▸ **WORK INSTRUCTIONS**: Copy out the entries exactly, and wherever a picture appears, leave it out.

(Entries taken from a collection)
BEGIN

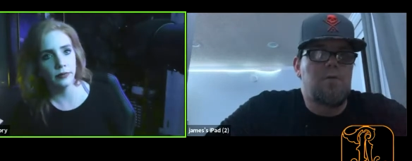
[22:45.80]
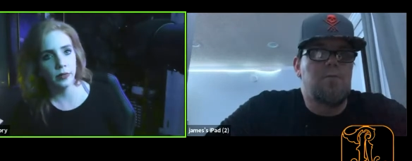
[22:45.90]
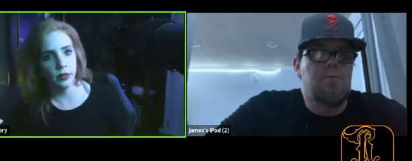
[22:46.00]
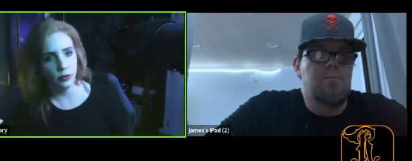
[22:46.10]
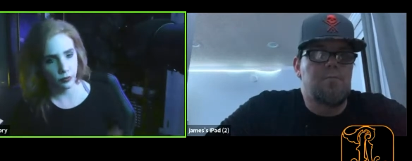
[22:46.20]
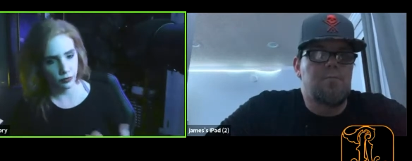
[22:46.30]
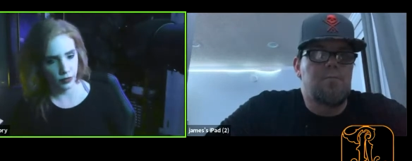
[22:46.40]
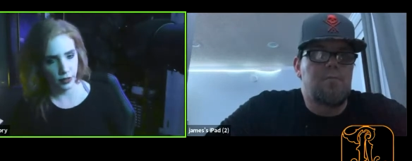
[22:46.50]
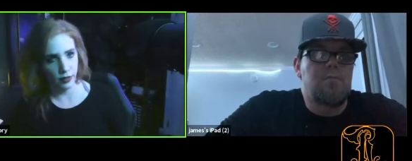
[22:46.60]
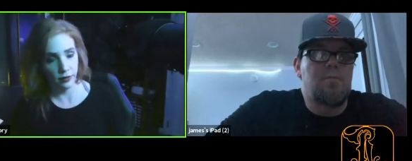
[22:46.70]
Speaker 1: you
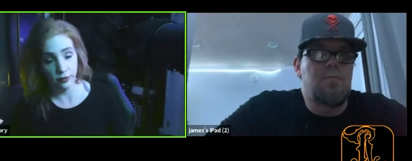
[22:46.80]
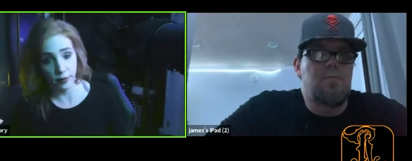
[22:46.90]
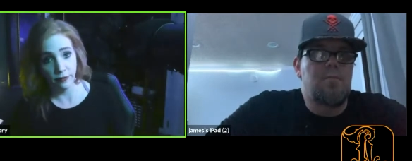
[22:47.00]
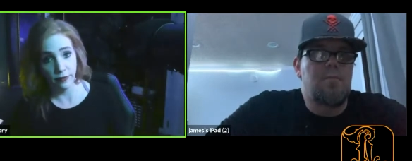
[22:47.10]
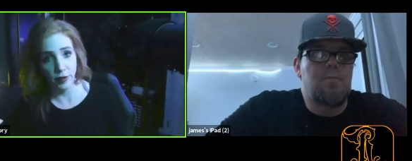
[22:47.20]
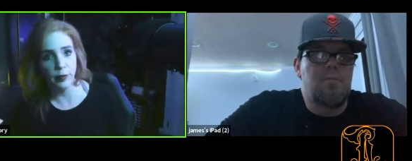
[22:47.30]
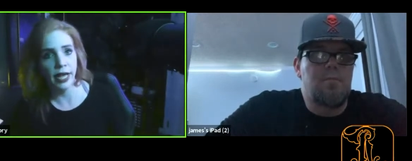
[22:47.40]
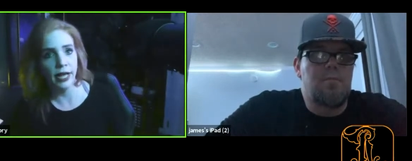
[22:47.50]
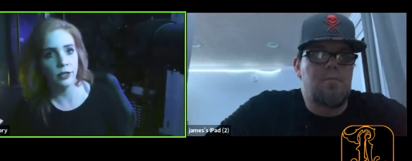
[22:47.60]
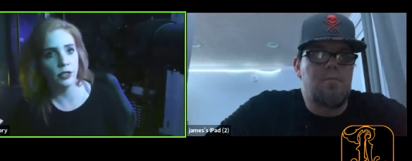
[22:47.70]
feel and you've been very
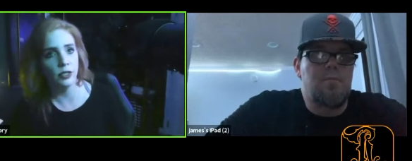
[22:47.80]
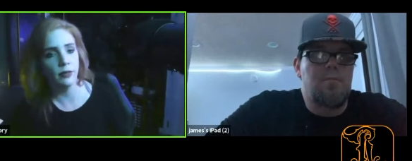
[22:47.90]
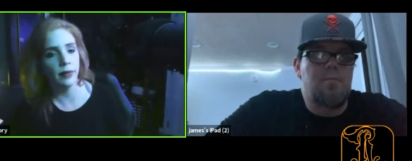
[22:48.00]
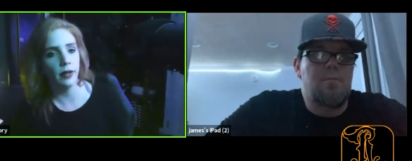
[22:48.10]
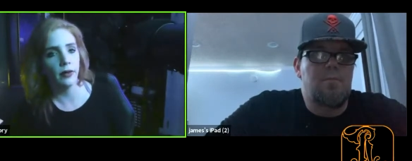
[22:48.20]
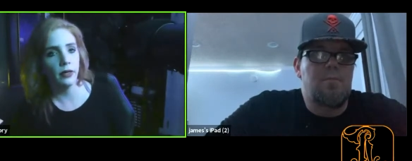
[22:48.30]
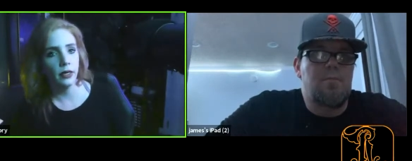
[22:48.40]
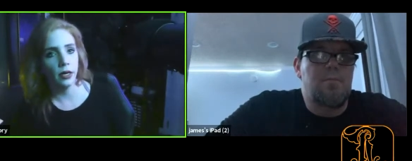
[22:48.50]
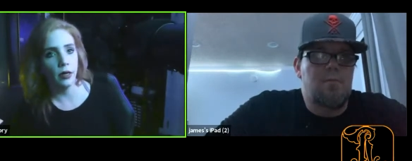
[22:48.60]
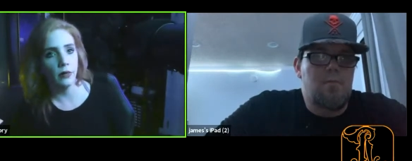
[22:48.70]
passionate about
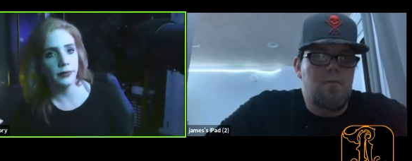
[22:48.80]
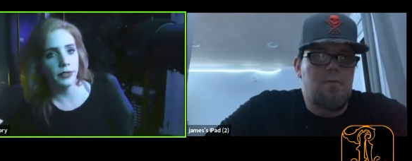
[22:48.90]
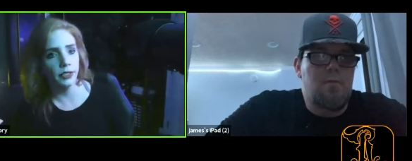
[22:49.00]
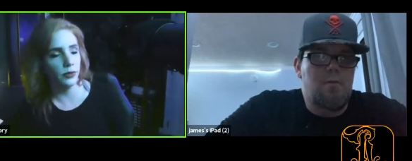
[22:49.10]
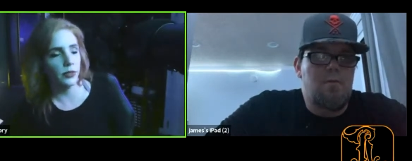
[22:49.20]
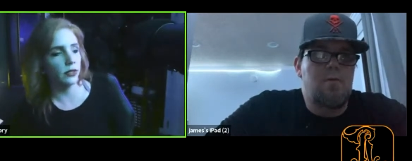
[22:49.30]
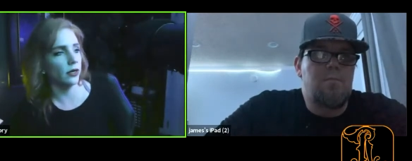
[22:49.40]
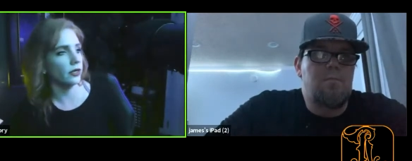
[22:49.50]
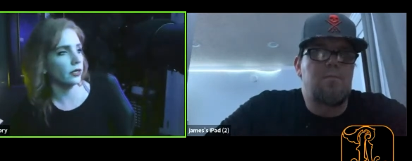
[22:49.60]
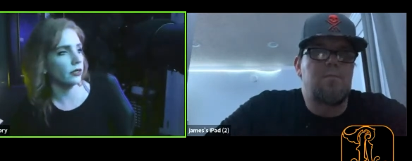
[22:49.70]
um, since we
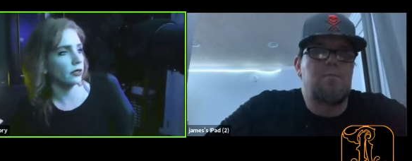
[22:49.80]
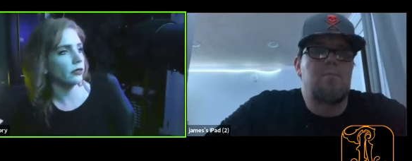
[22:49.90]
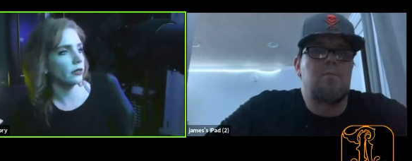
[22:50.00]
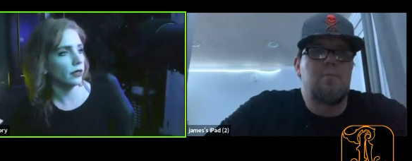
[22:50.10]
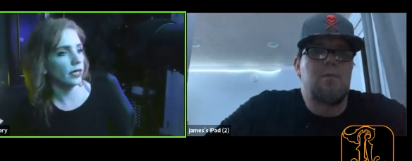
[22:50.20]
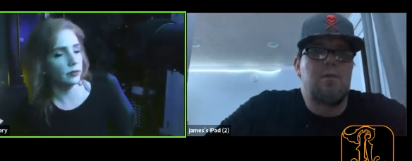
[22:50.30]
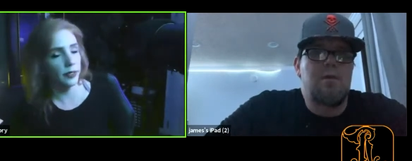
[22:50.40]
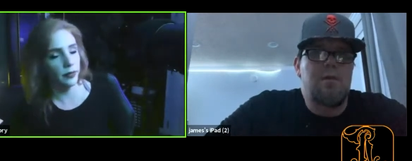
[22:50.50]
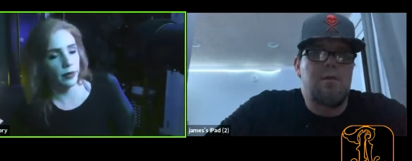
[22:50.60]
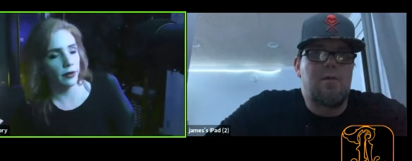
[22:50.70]
started as being
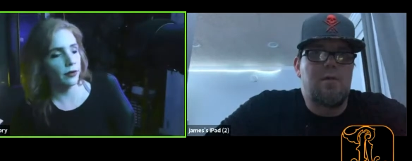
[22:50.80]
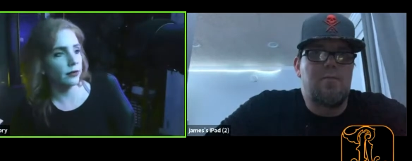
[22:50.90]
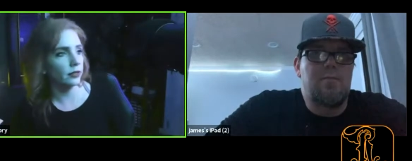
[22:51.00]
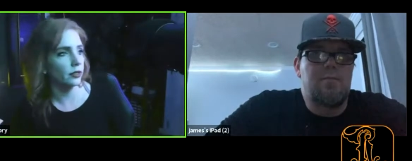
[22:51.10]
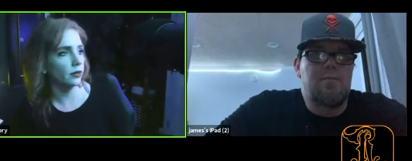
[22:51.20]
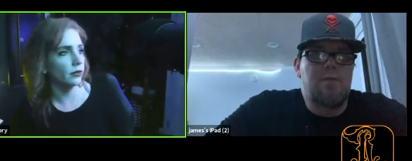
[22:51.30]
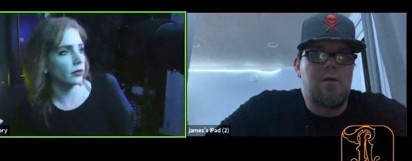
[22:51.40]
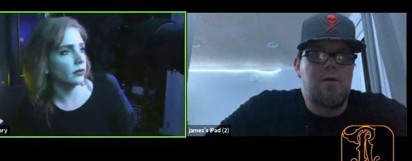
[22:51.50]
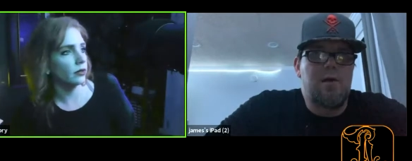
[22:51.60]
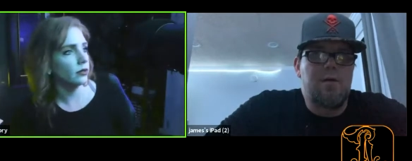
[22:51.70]
better, you know.
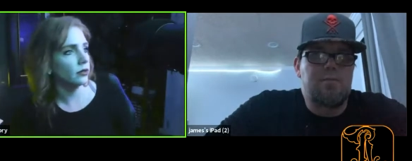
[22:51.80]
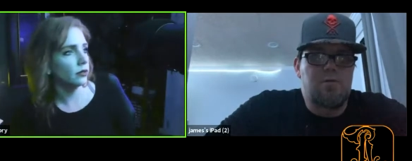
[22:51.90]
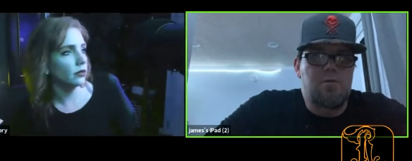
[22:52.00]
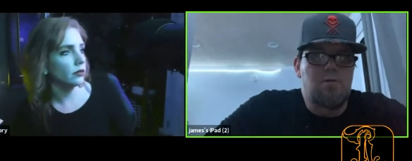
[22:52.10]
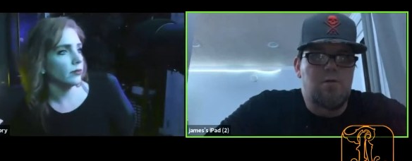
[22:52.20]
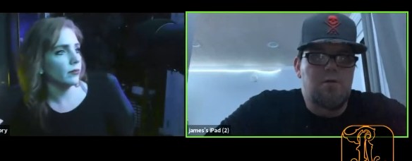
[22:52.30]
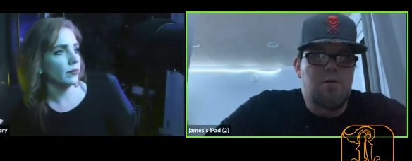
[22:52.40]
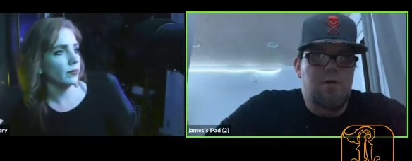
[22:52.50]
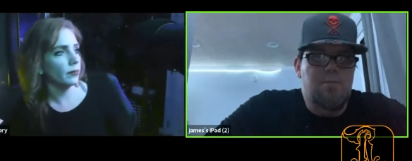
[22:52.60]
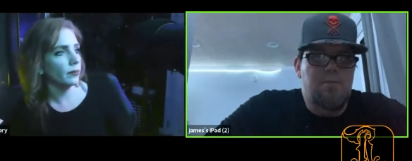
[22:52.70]

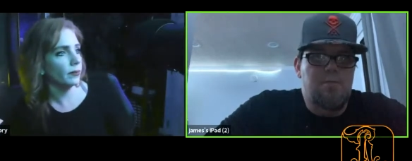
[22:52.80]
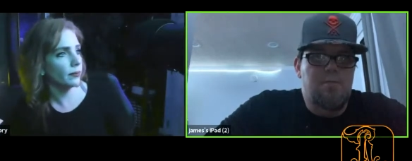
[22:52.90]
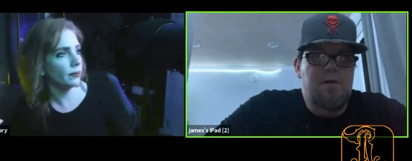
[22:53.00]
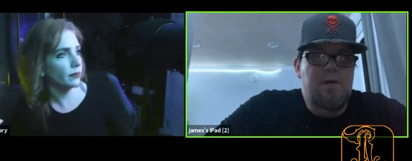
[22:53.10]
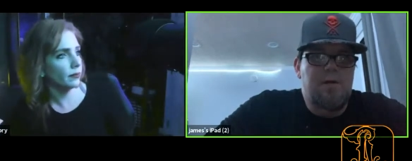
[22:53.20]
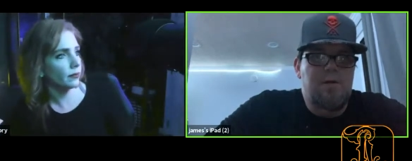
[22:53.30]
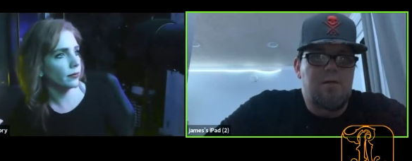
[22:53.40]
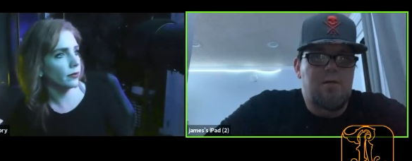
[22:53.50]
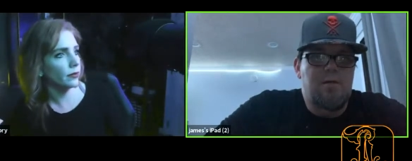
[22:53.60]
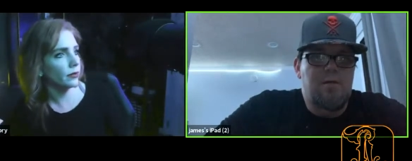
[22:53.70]
Speaker 2: Absolutely. Um, back
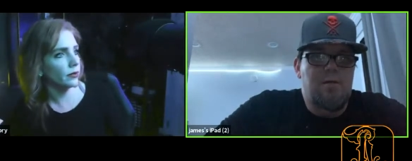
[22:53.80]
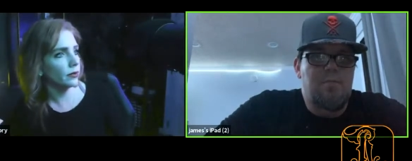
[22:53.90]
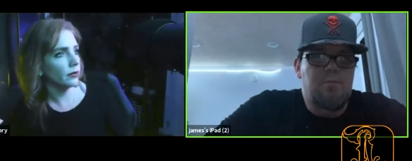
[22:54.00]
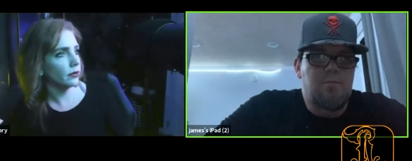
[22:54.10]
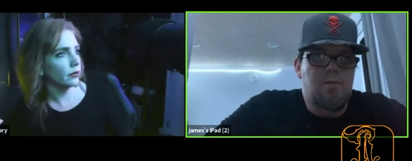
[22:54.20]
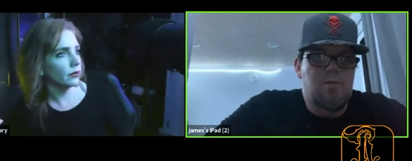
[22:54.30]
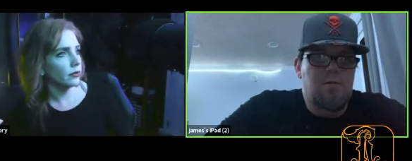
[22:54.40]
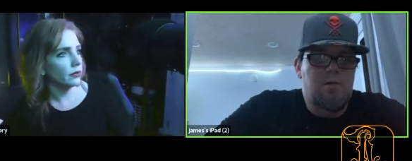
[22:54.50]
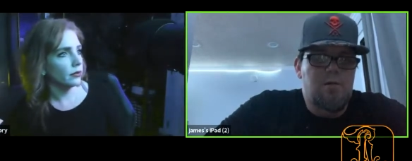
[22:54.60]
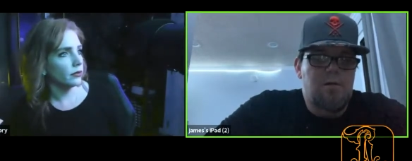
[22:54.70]
in. Um,
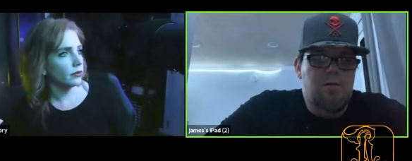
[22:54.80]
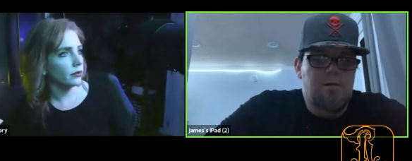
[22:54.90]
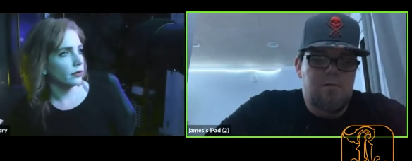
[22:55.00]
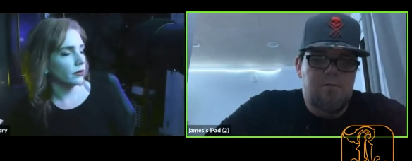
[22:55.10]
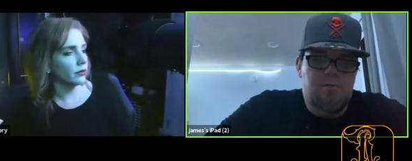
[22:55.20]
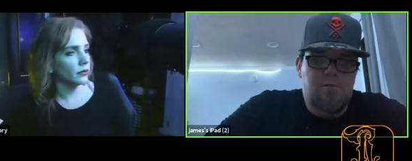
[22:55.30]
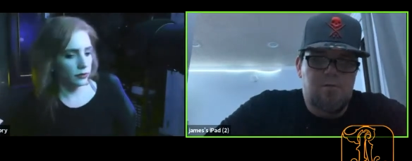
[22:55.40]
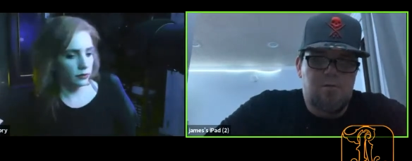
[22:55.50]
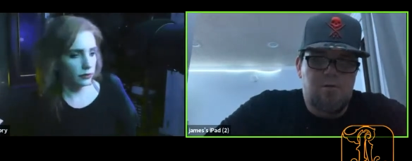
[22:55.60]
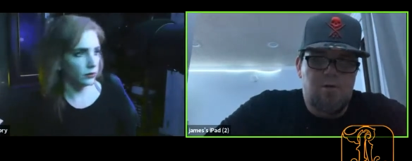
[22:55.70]
in
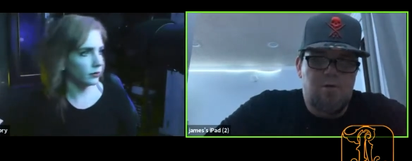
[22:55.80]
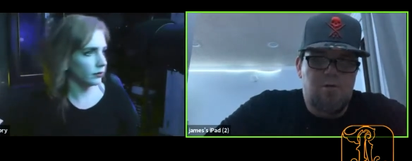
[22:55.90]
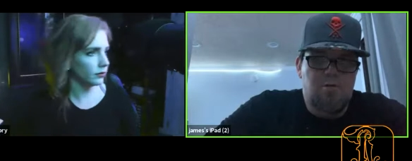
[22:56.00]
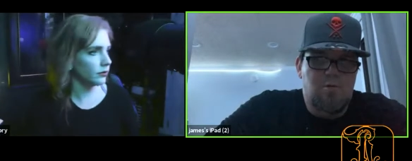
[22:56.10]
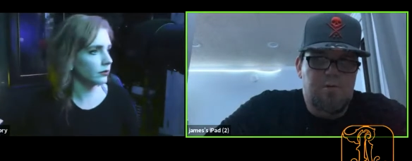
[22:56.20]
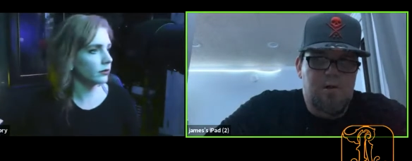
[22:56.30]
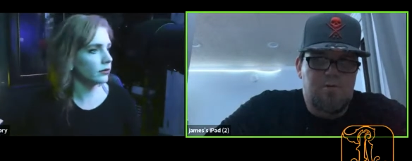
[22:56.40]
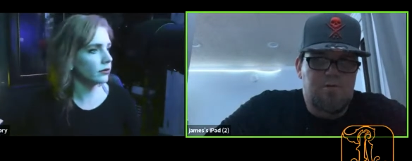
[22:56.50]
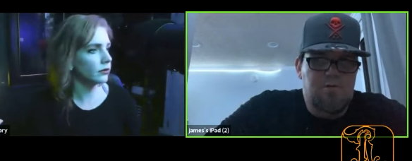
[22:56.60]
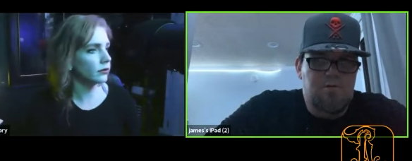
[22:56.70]
to the early two
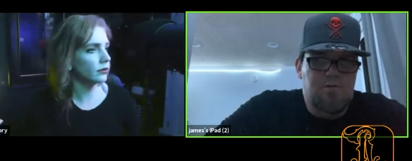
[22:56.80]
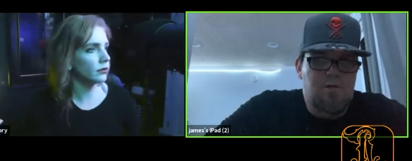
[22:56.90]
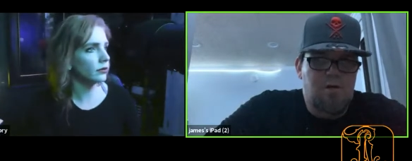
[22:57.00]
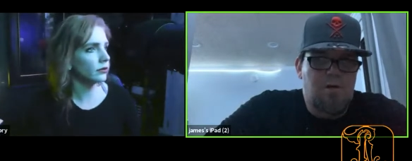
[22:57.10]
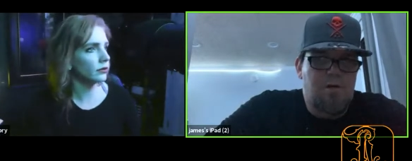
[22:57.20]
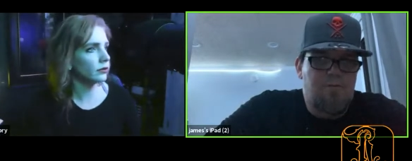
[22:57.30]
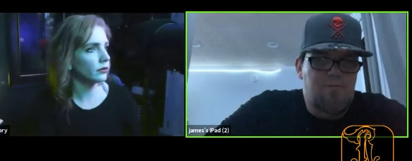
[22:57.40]
thousands, our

END

▸ **ANSWER TO THE PROBLEM**:
[22:45.80]
[22:45.90]
[22:46.00]
[22:46.10]
[22:46.20]
[22:46.30]
[22:46.40]
[22:46.50]
[22:46.60]
[22:46.70]
Speaker 1: you
[22:46.80]
[22:46.90]
[22:47.00]
[22:47.10]
[22:47.20]
[22:47.30]
[22:47.40]
[22:47.50]
[22:47.60]
[22:47.70]
feel and you've been very
[22:47.80]
[22:47.90]
[22:48.00]
[22:48.10]
[22:48.20]
[22:48.30]
[22:48.40]
[22:48.50]
[22:48.60]
[22:48.70]
passionate about
[22:48.80]
[22:48.90]
[22:49.00]
[22:49.10]
[22:49.20]
[22:49.30]
[22:49.40]
[22:49.50]
[22:49.60]
[22:49.70]
um, since we
[22:49.80]
[22:49.90]
[22:50.00]
[22:50.10]
[22:50.20]
[22:50.30]
[22:50.40]
[22:50.50]
[22:50.60]
[22:50.70]
started as being
[22:50.80]
[22:50.90]
[22:51.00]
[22:51.10]
[22:51.20]
[22:51.30]
[22:51.40]
[22:51.50]
[22:51.60]
[22:51.70]
better, you know.
[22:51.80]
[22:51.90]
[22:52.00]
[22:52.10]
[22:52.20]
[22:52.30]
[22:52.40]
[22:52.50]
[22:52.60]
[22:52.70]

[22:52.80]
[22:52.90]
[22:53.00]
[22:53.10]
[22:53.20]
[22:53.30]
[22:53.40]
[22:53.50]
[22:53.60]
[22:53.70]
Speaker 2: Absolutely. Um, back
[22:53.80]
[22:53.90]
[22:54.00]
[22:54.10]
[22:54.20]
[22:54.30]
[22:54.40]
[22:54.50]
[22:54.60]
[22:54.70]
in. Um,
[22:54.80]
[22:54.90]
[22:55.00]
[22:55.10]
[22:55.20]
[22:55.30]
[22:55.40]
[22:55.50]
[22:55.60]
[22:55.70]
in
[22:55.80]
[22:55.90]
[22:56.00]
[22:56.10]
[22:56.20]
[22:56.30]
[22:56.40]
[22:56.50]
[22:56.60]
[22:56.70]
to the early two
[22:56.80]
[22:56.90]
[22:57.00]
[22:57.10]
[22:57.20]
[22:57.30]
[22:57.40]
thousands, our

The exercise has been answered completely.